Cumhuriyet kelimesi Latince Respublica sözcüğünden gelir. Bu sözcük Fransızca’ya Republique, İngilizce’ye Republic olarak geçen cumhuriyet sözcüğü Türkçeye Arapça cumhur sözcüğünden çevrilmiştir. Sözcüğün anlamı halk, ahali anlamlarına geliyor. Siyasal literatürde ise Devlet şekli olarak egemenliğin ulusa/halka ait olmasını, hükümet şekli olarak da devleti yönetenlerin, egemenliği kullananların seçimle işbaşına gelmesini ve seçimlerin belli aralıklarla yapılması anlamını kazanmıştır. Cumhuriyet kısa bir tanımla halk yönetimidir. 1789 yılında gerçekleşen Fransız devriminden sonra Batıdan Doğuya doğru yaygınlaşmaya başlayan bu sistem Osmanlı İmparatorluğu döneminde pek etkili olamamıştır. İkinci Meşrutiyet döneminde ise münevver (aydın) kesimde gizliden gizliye çok cılız bir şekilde de olsa cumhuriyet düşüncesi yani yeni devletimizin fikri temelleri oluşmaya başlamıştı.

Mustafa Kemal adlı bir Osmanlı Paşası ise çok ileriyi görüyor, en düşünülmez zamanda Cumhuriyeti ‘Milli bir sır’ olarak zihninde yeşertiyordu. Osmanlının çöküş dönemlerinin o zor ve müşkül şartları içinde yetişen Mustafa Kemal mutlak ya da meşruti sistemle ülke sorunlarının çözülemeyeceğini fark ettiğinden daha Sofya’da Ataşe iken “Devletin esasını cumhuriyet ilkelerine göre hazırlamak gerekir” demişti. Amasya görüşmelerinde “milletin bağımsızlığını milletin azim ve kararının kurtaracağını” artık ilan etmiş, bunun için de halkın temsilcilerinin görüşlerini almak için Sivas’ta bir kongre yapmaya karar vermiştir. Erzurum Kongresi’nde ise millî güçleri etkin ve ulusal iradeyi egemen kılacak kararların alınmasını sağladığını, milli egemenliğe verdiği daha mücadele yıllarında verdiği önemi dikkatle ve idrakle okumak ve anlamak gerekmektedir.

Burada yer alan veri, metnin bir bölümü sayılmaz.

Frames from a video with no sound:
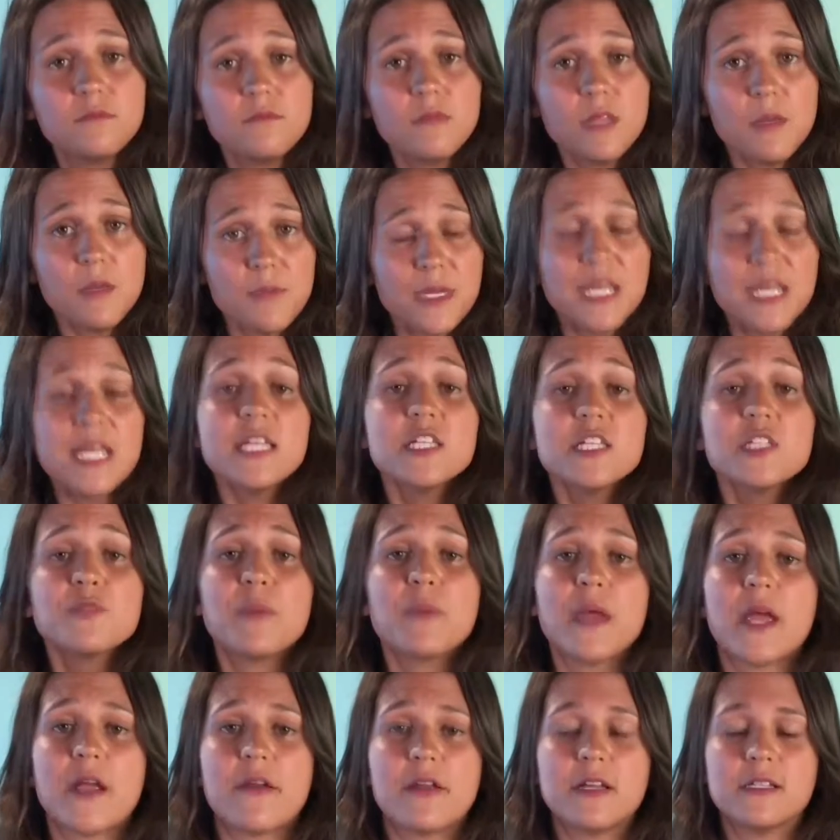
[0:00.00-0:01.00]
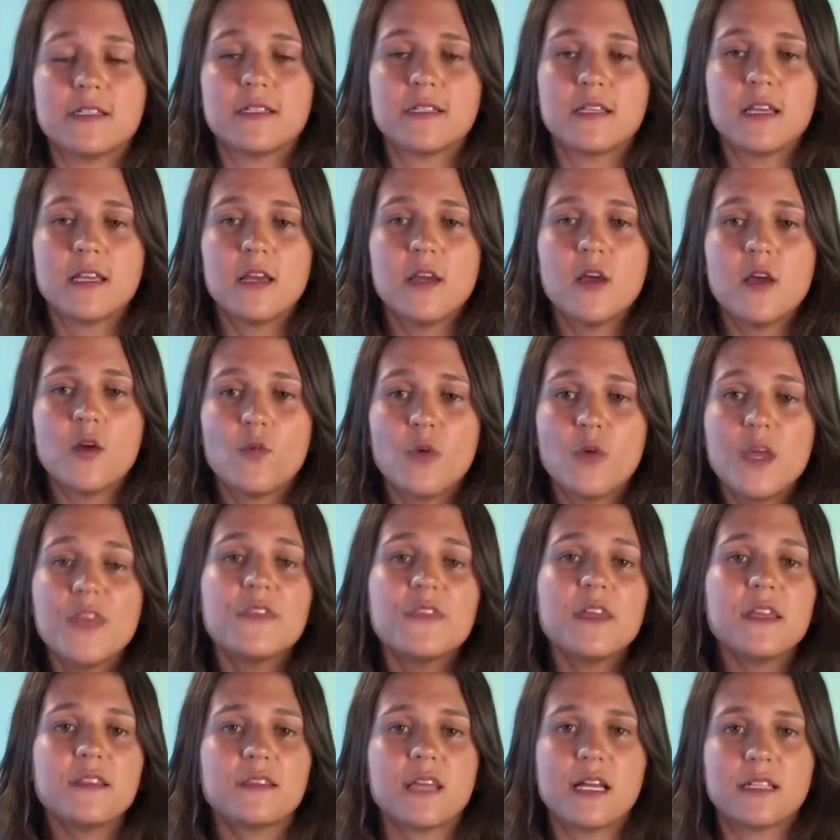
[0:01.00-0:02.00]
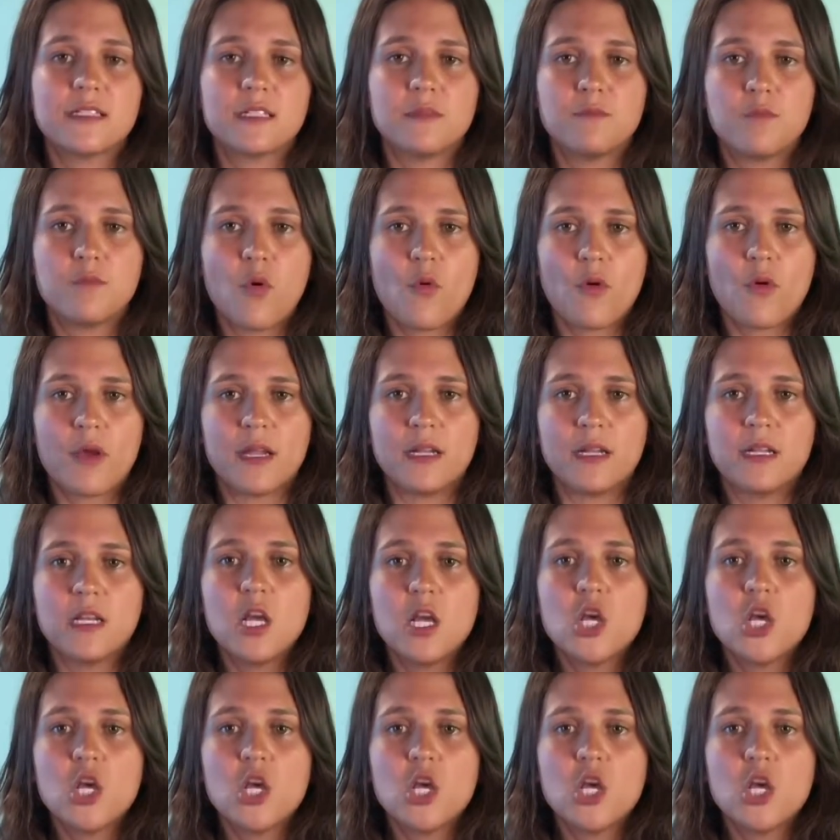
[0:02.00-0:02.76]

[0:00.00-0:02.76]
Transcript: his parents. We think that's important.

Mustafa Kemal Paşa’nın daha Erzurum’da bulunduğu sırada Mazhar Müfit Beye, “zaferden sonra hükümet şeklinin cumhuriyet olacağını” söylediği, ancak ne kendi arkadaşları, ne de toplum henüz cumhuriyet sistemine alışık olmadığından bu düşüncesini Nutuk’ta geçtiği şekliyle “millî bir sır” olarak sakladığı bilinmektedir. Atatürk’ün mücadelesi Batı tarafından dikkatle takip ediliyordu. Anadolu’da Millî mücadele sürerken İngiliz Yüksek Komiseri Robeck’in Sivas Kongresi’ni bir cumhuriyet girişimi olarak adlandırdığı, The Times gazetesinin de Sivas Kongresi’nden “Sivas’taki Anadolu Cumhuriyeti” diye söz ettiği kayıtlara geçmiştir. Bu bilgiyle dahi tezleri derinden sarsılan fesli meczup Kadir Mısıroğlu taraftar ve avenelerine sormak gerekir. Hani Atatürk Cumhuriyeti kurmak için İngilizlerle anlaşmış diyorlar ya, madem öyle de, yani İngilizler Mustafa Kemal’in Cumhuriyet yolunda yürüdüğünü düşünüyordu da Yunanı silahlandırarak neden onu ve Anadolu mücadelesini yok etmeye çalıştılar?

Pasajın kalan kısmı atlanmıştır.